COVID 19 – Situation of flexible polyurethane (slabstock) plants in Europe

We have updated our note outlining the current status of flexible PU foam plants in Europe with regards to the Covid-19 epidemic following an extensive round of interviews with experts in our industry.

Today’s situation can be summarized as follows:

Governments that had imposed restrictions on retail have started or are planning to progressively lift restrictions in the countries most affected by the epidemic between now and the second half of May, although in quite some countries the concrete modalities of such reopening have yet to be defined. This means that PU foam plants that were closed are in most occasions making plans to reopen. However, across Europe, May will still see production taking place at much reduced capacity due mostly to low demand and de-stocking of foam currently in warehouses.

Foam plants serving the automotive industry are either reopening or making internal preparations for imminent restarts. A few car manufacturers have reopened already in Belgium, Sweden or Slovakia, some will reopen in the week starting 27 April and most of them across Europe have set 4 May as the restart of production. This means that as of early May all foam plants serving the automotive industry will be running again, albeit at much reduced capacity. Indeed, setting aside the demand for new cars which is expected to remain very low anyway, the output of car factories and automotive suppliers will be limited de facto by social distancing rules they have to apply in their premises. Some OEMs have made public announcements regarding their anticipated production in the coming weeks. LMC Automotive are forecasting light-vehicle production to be down 75% year-on-year in Europe in May and 17% for the whole year 2020.

Foam plants serving the mattress and furniture industry generally expect production to be still very reduced in May and any improvement to be very largely dependent on the reopening of retail. We confirm our estimate from early April that production was down this month about 60 to 70% year on year.
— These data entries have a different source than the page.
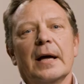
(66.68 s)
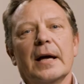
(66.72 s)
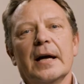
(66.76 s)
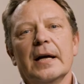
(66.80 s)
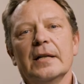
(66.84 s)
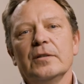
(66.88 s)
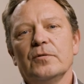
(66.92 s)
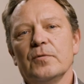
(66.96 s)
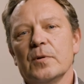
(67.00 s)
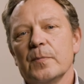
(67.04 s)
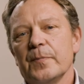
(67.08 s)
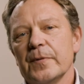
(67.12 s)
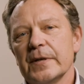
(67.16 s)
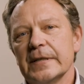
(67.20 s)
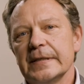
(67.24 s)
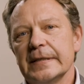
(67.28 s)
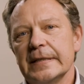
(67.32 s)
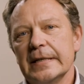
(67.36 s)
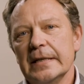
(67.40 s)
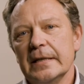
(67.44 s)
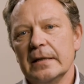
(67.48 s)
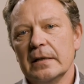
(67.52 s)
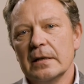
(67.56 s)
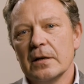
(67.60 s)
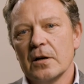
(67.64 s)
Antwerp is
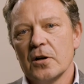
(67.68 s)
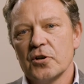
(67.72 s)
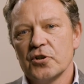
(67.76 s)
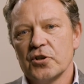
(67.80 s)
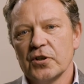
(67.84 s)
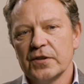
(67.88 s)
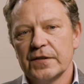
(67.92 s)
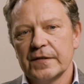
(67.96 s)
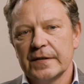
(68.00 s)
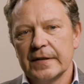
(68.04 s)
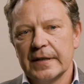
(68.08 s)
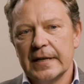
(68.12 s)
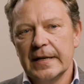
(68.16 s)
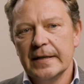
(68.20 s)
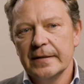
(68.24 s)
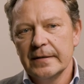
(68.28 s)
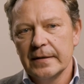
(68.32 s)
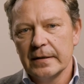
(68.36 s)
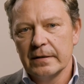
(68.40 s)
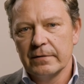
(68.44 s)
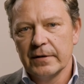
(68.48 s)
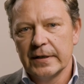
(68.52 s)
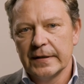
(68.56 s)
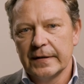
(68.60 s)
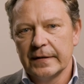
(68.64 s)
the largest
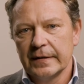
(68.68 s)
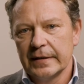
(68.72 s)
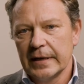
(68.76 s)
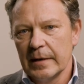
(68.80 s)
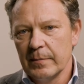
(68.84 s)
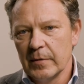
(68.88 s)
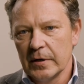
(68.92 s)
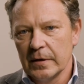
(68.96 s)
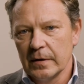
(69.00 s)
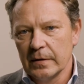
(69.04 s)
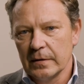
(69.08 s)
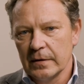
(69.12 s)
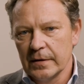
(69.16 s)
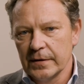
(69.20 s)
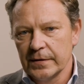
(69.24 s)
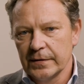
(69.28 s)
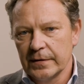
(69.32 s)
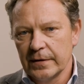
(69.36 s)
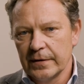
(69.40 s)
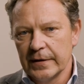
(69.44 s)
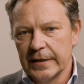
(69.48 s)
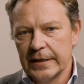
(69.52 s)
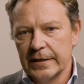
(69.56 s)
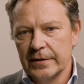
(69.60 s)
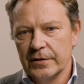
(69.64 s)
integrated chemical
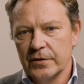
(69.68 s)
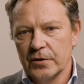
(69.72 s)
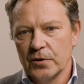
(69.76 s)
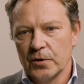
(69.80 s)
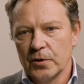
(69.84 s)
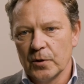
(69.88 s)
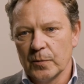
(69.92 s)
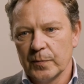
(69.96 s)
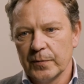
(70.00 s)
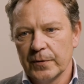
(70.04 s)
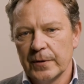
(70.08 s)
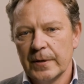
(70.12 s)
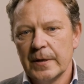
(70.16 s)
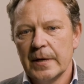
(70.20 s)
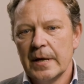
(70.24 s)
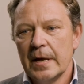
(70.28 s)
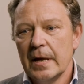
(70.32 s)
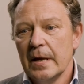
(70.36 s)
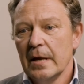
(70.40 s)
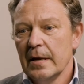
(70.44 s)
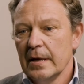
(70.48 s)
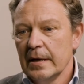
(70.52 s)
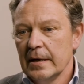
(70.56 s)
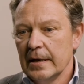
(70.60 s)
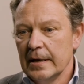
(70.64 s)
cluster in Europe.
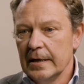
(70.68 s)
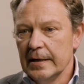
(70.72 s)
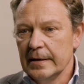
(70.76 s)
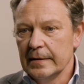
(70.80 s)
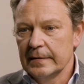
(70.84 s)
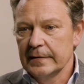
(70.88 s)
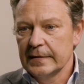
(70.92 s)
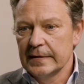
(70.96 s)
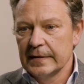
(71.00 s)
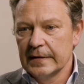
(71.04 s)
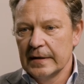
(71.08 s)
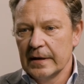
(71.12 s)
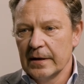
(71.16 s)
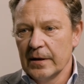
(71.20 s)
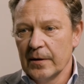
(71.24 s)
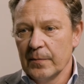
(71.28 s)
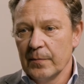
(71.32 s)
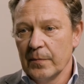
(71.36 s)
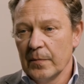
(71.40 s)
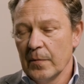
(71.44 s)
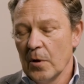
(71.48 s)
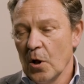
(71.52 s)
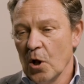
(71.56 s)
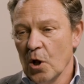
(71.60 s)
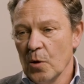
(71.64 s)
It's
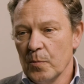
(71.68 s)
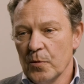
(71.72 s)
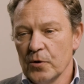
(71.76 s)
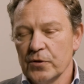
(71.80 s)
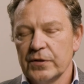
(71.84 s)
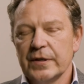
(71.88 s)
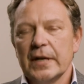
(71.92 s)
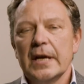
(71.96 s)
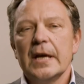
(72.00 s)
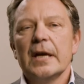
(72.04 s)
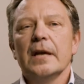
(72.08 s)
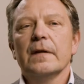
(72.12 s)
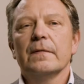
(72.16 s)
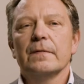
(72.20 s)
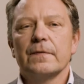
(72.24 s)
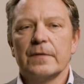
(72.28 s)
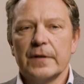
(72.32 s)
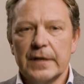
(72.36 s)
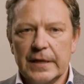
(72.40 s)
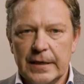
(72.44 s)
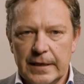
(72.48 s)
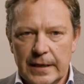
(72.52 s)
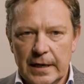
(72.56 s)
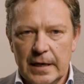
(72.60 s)
almost every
For May, we anticipate the situation to improve only slightly, with production in Europe to be down 50 to 60% compared to last year, still with important geographical variations. There are no updated market forecasts available yet for the bedding and furniture industry for the whole year, but most of our members indicated they anticipate a decline in mattress and furniture production of in a range of 15 to 25% for the year, strongly depending on their geographical location and customer structure.

As regards government support, the situation is very variable across Europe. Most countries have put in place some sort of support for temporary unemployment, tax deferrals, state-guaranteed loans or a mix thereof.

Foam plants also start reporting issues with customers delaying payments of amounts due. Such behaviour has the potential to create cash flow issues, especially in countries were support from the government is limited.